Matthew Norman: Now, now, do try to keep it clean, Nadine

Troublesome as BP has found stopping that Gulf of Mexico gush, David Cameron may find it harder to staunch the flow from the honeyed mouth of Nadine Dorries. Among the more supple political thinkers of the age – you may recall her identifying the expenses revelations as a "McCarthyite witch-hunt" – the Tory member for Mid Bedfordshire is livid about her government's threat to the lifelong right to council houses like her childhood home in Liverpool.

Yesterday's Mail on Sunday piece was a delight for the glorious line, "Margaret Thatcher knew all about the Big Society. She started it." Oh but she did dough, didn't she dough? Right up Thatch's street, utopian idealism. On Saturday, Nadine went on Today and was asked by John Humphrys if she'd discussed this issue face to face with George Osborne. "I haven't, John," she replied. "As you very well know, this is a masturbator..." One appreciates her avoidance of the w word, and a character reading others reached a while ago. But it won't do for a Tory MP to call her Chancellor that on live radio. An apology is required, and the last thing I want to hear from Nadine is any nonsense about meaning to say: "This is a mass debate, er..." Take the shame, Nadine, and for heaven's sake pipe down.

* As part of Lembit Opik's brave rearguard against his own crippling bashfulness, he has taken a job on the telly. The reticent asteroid fancier will present A Simple Question (yeah, like he could handle any other kind) on the station owned by Iran's government. "I don't see that Press TV is 'controversial'," so a peevish Lembit tells a so-called rival, adding sternly: "It is not for one media organisation to pass judgement on another." How exceedingly true this is. Were it not, one might pass judgement on Lembit earning from the persecutors of the Baha'is, "who are pretty much excluded from higher education", as Hansard records him observing, "and tend to suffer random arrests in considerable numbers".
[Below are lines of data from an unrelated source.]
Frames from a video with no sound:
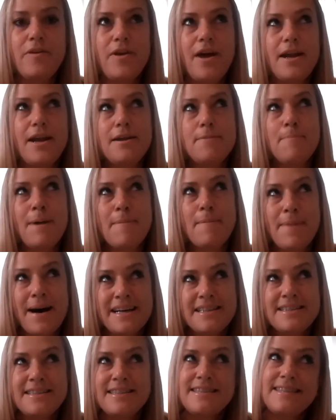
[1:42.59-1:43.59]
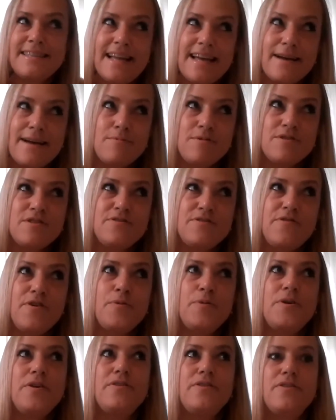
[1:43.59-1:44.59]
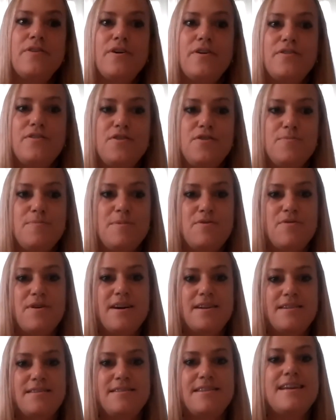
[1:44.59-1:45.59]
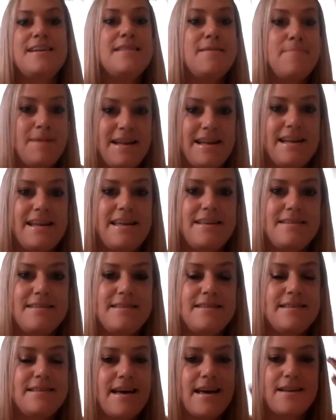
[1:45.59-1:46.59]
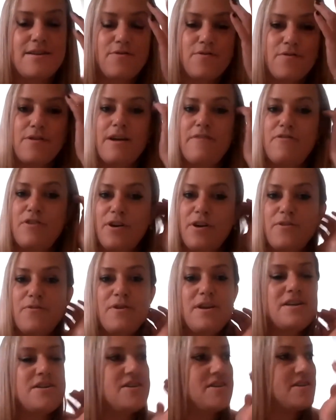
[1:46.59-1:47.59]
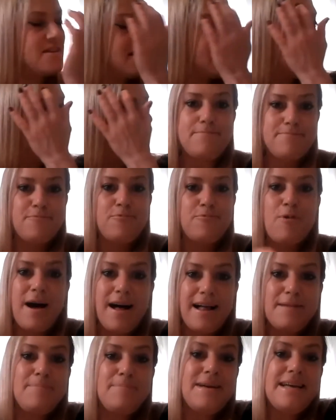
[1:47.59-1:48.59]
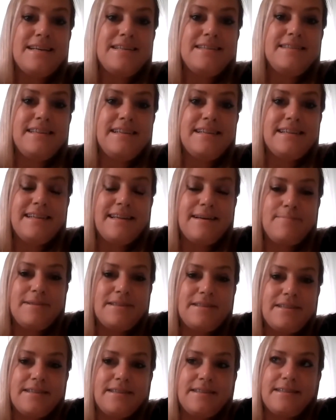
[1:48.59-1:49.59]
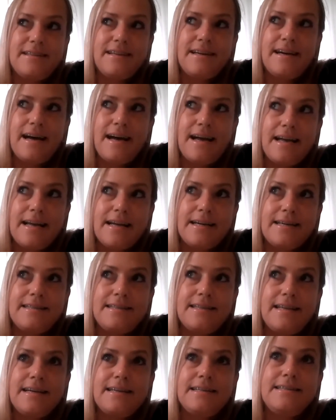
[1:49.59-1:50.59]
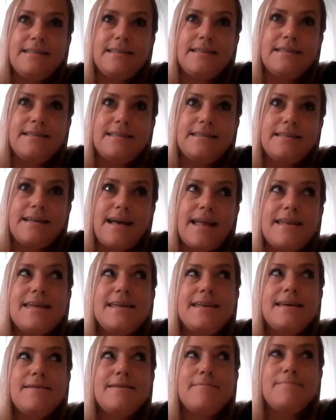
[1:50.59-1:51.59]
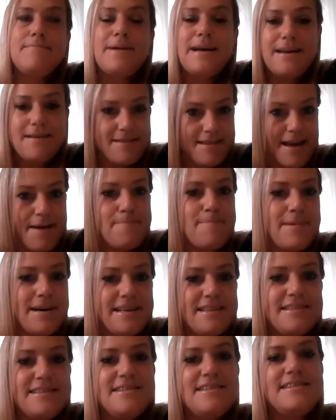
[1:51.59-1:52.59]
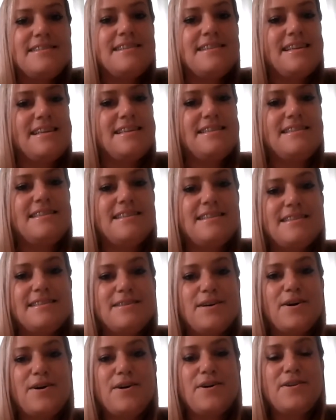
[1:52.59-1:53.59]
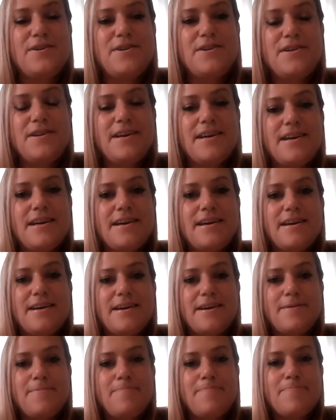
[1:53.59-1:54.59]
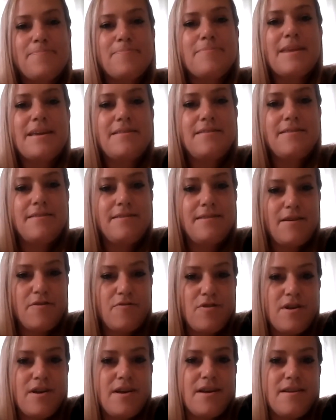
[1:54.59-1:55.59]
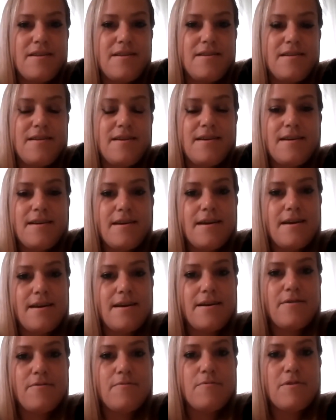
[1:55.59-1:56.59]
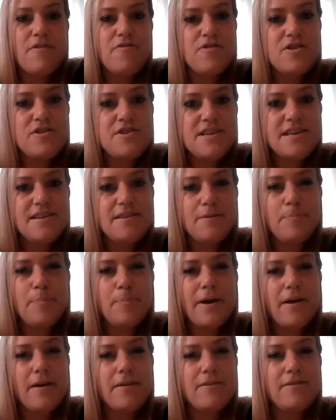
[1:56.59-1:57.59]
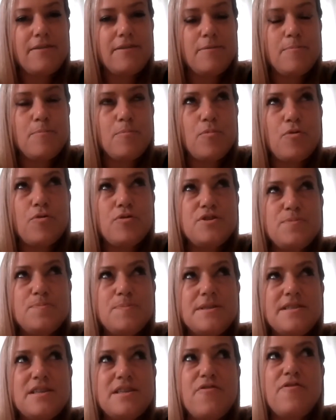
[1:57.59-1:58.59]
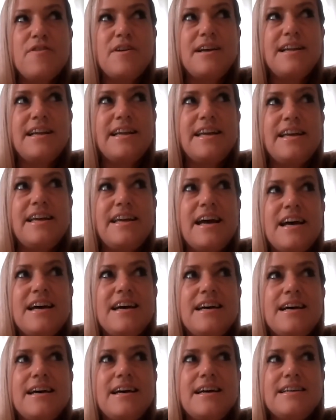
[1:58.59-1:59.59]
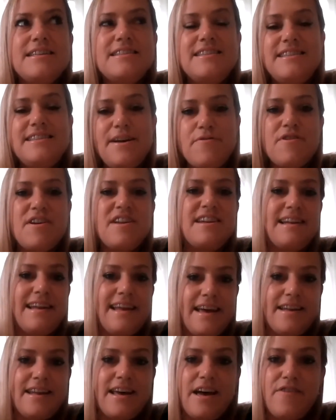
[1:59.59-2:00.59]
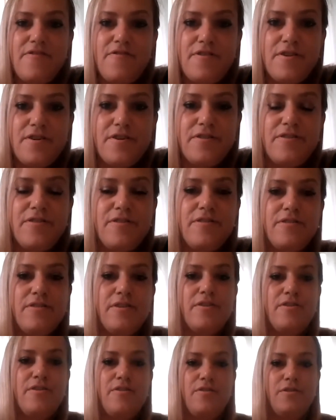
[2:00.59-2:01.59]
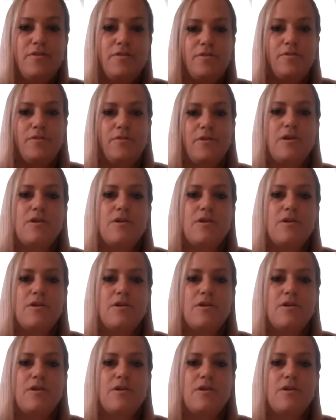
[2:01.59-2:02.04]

And my master's there was focused on human rights in the Middle East and North African region. While based in Lebanon, I did that master's thesis on Syrian refugees, but more specifically, Syrian-led efforts to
* While Nadine surges towards the front bench, Jack Straw's journey the other way is very sad. How we'll miss the man hired by Barbara Castle for his low cunning who later proved that, along with the slithery survivalist talent, went so much else. There was his... and his, umm... look, there was always much more to Jack than ingratiation, buck-passing, and never quite knowing what he knew about the torture of British nationals. No political memoir since Norman Fowler's has been as keenly awaited. What he does believe in will, come publication day, be a joy to discover.

* That lovable Minder extra Alan Johnson is cross with Ed Miliband for suggesting that Labour was careless with our civil liberties. "Well, he never said that in three years sitting around the cabinet table," sniffs Alan to The Times. "I can't think of a single issue on which Labour got the balance wrong on civil liberties." Aha. Anyone wondering about early onset Alzheimer's, chill out. Alan's fine. It's merely that when he insisted he isn't bright enough to be PM, this was a rare instance of a politician following the teachings of the philosopher Callaghan (Harold, that is, of the LA police) that a man's just gotta know his limitations.

* Good to see Radio 5 Live still eschewing the easy phone-in options with Nicky Campbell asking whether all prisoners deserve protection inside, regardless of their crimes. This was the most intelligent enquiry of its kind since Nicky's colleague Victoria Derbyshire wondered, with the nurse Beverly Allitt in mind, if it's ever right to fire someone for something done in the workplace.

* Elsewhere in the Beeb, the calf is being fattened. Alex Ferguson is reportedly close to ending his boycott of the BBC in response to a 2004 documentary questioning the ethics of his agent son, Jason. God knows how Match of the Day survived without Fergie's captivating 30-second post-game analyses.